Steven Chew
An Artist in Motion
by Raven Moran
Within a few minutes of meeting Steven Chew, one can sense that he is someone who listens before he speaks. When asked where he’s from, he half-jokes, “I prefer when other people tell me about myself.” There’s a reserved openness there, a comfort in letting the work speak for him.
Steven was born and raised in Washington, DC. He grew up writing short stories and poetry, long before television or screenwriting entered his life. “I didn’t know anything about TV or TV writing until I got to college,” he tells me. What he did know was that he wanted to create. Philadelphia called to him not just as a city, but as a sound. Jill Scott. The Roots. Musiq Soulchild. Neo-soul pulsed through the streets while Steven imagined a future inside that creative boom. He attended Temple University, earning a bachelor’s degree in communications, while immersing himself in theatre and educational performance spaces. Creativity wasn’t a side interest; it was foundational.


“I didn’t grow up with a silver spoon in my mouth, so I’m a really hardworking person, and that’s truly helped me in this industry.”
He reflects on how different the city feels now: more gentrified, less raw than the DC he knew growing up. Southeast DC, he laughs, “was rough.” But it sharpened him–teaching nuance, persistence, and how to read between the lines in rooms not built for him. “I didn’t grow up with a silver spoon in my mouth, so I’m a really hardworking person, and that’s truly helped me in this industry.”
Steven’s path doesn’t move in a straight line. After college, he interned in LA through Temple’s program, working at casting agencies before realizing the machinery behind the camera wasn’t where he wanted to stay. He moved to New York City and spent eight years there, earning a master’s degree from NYU in educational theatre while beginning his career in unscripted television. Grad school fused what had always lived side-by-side for him: creative writing and production.


Eventually, the logistics of survival caught up. “It was harder to pursue a career in TV writing during the years I lived in New York,” he admits. Production work pulled him west, and in 2014 he relocated to Los Angeles where he continues to build. Steven quickly realized that this wasn’t the same as authorship. “That wasn’t really the route to screenwriting,” he says, laughing. The pivot came when Complex opened its LA division and hired him as a producer. For four years, he helped shape culture from inside the machine: Red Bull followed. Alongside it all, he developed his own work—web series, short films, and pilots submitted to festivals.

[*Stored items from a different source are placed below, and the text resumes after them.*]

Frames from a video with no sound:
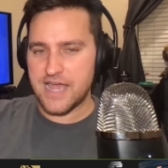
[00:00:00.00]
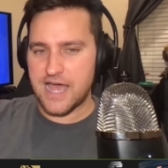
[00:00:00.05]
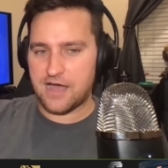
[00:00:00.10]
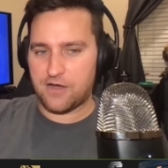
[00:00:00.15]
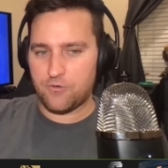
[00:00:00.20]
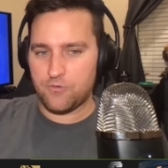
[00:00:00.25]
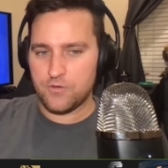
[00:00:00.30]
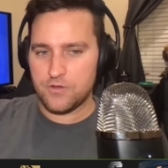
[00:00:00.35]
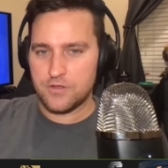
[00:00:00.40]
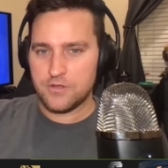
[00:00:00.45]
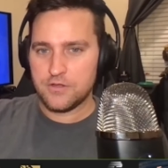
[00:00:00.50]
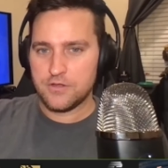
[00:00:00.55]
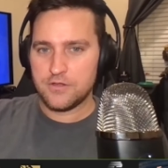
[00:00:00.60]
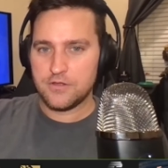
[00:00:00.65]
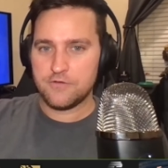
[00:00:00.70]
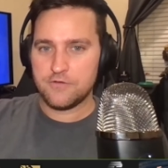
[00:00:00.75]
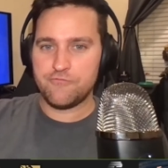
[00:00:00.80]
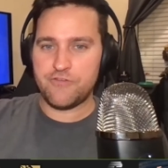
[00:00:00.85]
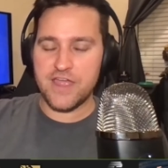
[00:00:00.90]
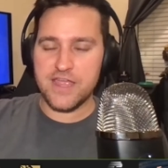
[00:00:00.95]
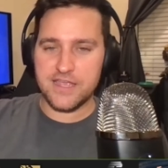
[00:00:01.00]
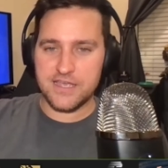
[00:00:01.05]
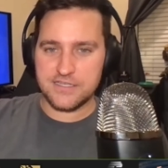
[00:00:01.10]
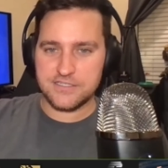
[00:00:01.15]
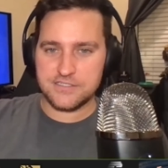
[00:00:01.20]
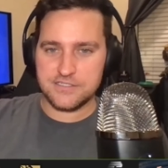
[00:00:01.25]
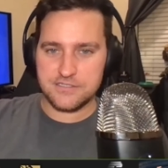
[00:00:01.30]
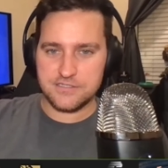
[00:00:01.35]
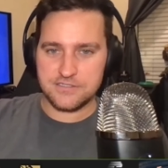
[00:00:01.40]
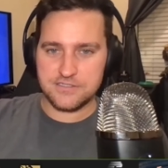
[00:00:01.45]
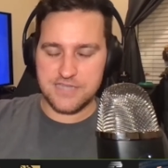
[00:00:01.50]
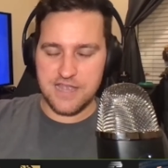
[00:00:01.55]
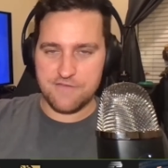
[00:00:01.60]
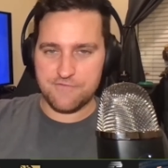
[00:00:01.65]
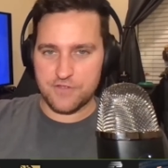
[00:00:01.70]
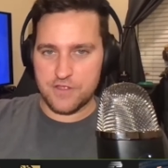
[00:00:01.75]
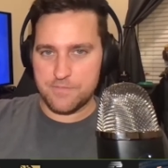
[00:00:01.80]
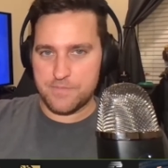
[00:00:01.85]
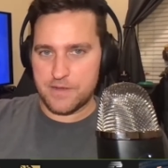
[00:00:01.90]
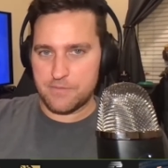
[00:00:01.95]
Now, Vegas has
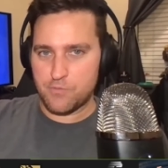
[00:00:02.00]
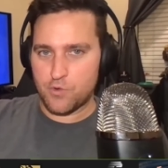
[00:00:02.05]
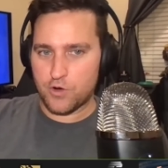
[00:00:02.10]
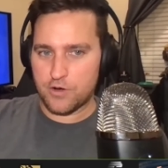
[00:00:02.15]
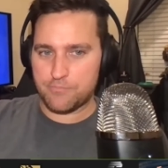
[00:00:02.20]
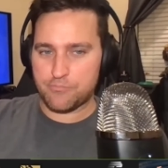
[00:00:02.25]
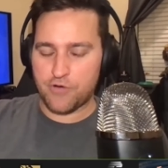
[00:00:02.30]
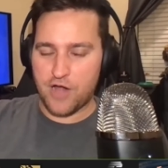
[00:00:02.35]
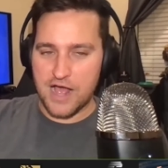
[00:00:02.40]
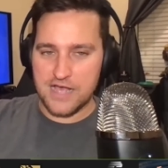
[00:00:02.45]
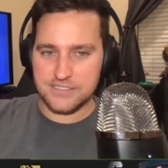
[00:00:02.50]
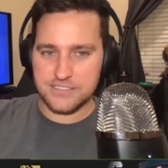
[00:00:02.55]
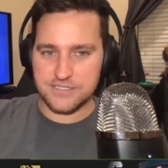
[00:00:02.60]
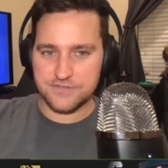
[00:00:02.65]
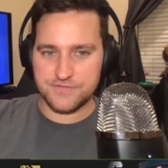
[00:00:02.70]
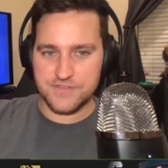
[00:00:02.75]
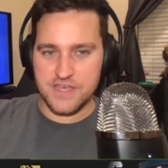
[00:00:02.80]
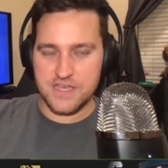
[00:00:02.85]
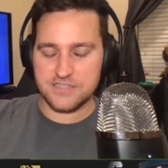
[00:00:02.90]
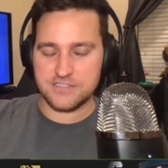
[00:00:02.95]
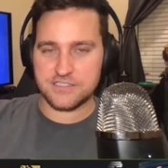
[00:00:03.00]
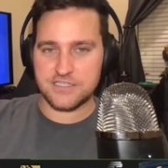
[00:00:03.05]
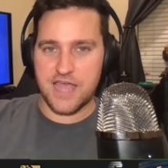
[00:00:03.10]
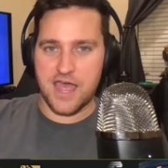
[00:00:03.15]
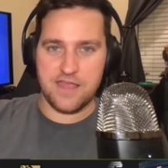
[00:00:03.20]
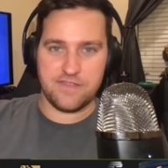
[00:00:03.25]
definitely been more apprised of this,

Even the pandemic didn’t slow him down. That duality—corporate production by day, personal storytelling by night—runs through his work. His latest short film, Orion’s Quest, feels like the most distilled version of Steven yet. “It’s more tied to my everyday life,” he tells me. “Dating and queer Blackness. My everyday experience.” The film uses sci-fi as a lens, following an alien studying love on Earth, with Black gay men as the final group he encounters. Orion’s Quest premiered at NewFest in New York and later screened at the Micheaux Film Festival in Los Angeles, grounding speculative storytelling in emotional truth.
“I love revealing Black stories in a unique way. I want to focus more on Afro-surrealism and showcasing our stories in ways that haven’t been shown before.”
Another project, Give the Drummer Some, has lived with him for years. Set in DC, it follows an all-female go-go band formed by a student at Duke Ellington School of the Arts and her friends as they navigate misogyny in the city’s underground music scene. “Trying to balance life as an artist is a huge struggle,” he admits. “You kind of have to build within chaos.” What drives him is clear: “I love revealing Black stories in a unique way. I want to focus more on Afro-surrealism and showcasing our stories in ways that haven’t been shown before.”
Right after our conversation, he’s heading to Joshua Tree for a writer’s retreat, his first. “A lot of my inspiration comes from a change in my environment,” he says. It feels fitting. Steven is an artist in motion, shaped by cities, sound, solitude, and spirit. When asked what keeps him motivated, his answer turns inward. “I’m a very spiritual person,” he says. “As artists, especially in Hollywood, we’re always seeking to become someone or something that we’re not.” He pauses. “But it’s about your becoming. It’s about juggling how the world is going to view you and, in turn, finding out your rawest form. That’s where the real art begins.”